# DATA FOR ANALYSIS
- - - -
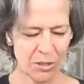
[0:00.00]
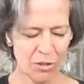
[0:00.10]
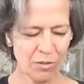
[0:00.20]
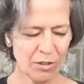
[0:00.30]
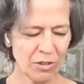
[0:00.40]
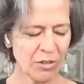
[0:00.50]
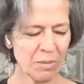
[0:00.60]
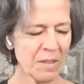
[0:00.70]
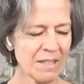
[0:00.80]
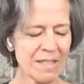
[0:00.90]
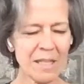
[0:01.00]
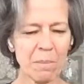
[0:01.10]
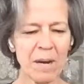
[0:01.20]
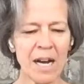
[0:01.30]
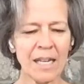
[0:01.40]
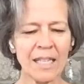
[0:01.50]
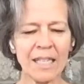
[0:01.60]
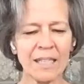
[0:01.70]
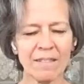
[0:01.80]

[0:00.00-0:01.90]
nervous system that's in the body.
- - - -
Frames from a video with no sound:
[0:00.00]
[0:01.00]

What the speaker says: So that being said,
- - - -
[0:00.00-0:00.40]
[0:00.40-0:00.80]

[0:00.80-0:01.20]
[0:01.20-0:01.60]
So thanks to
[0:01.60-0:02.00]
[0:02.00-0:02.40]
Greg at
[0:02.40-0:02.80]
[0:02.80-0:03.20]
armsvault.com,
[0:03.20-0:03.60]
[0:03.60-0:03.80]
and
- - - -
# TASK DETAILS
In the listing above, find the line containing "Frames from a" and the line containing "What the speaker", then retype both and every line between them exactly, with nothing else.

# SOLUTION FOR THIS PROBLEM
Frames from a video with no sound:
[0:00.00]
[0:01.00]

What the speaker says: So that being said,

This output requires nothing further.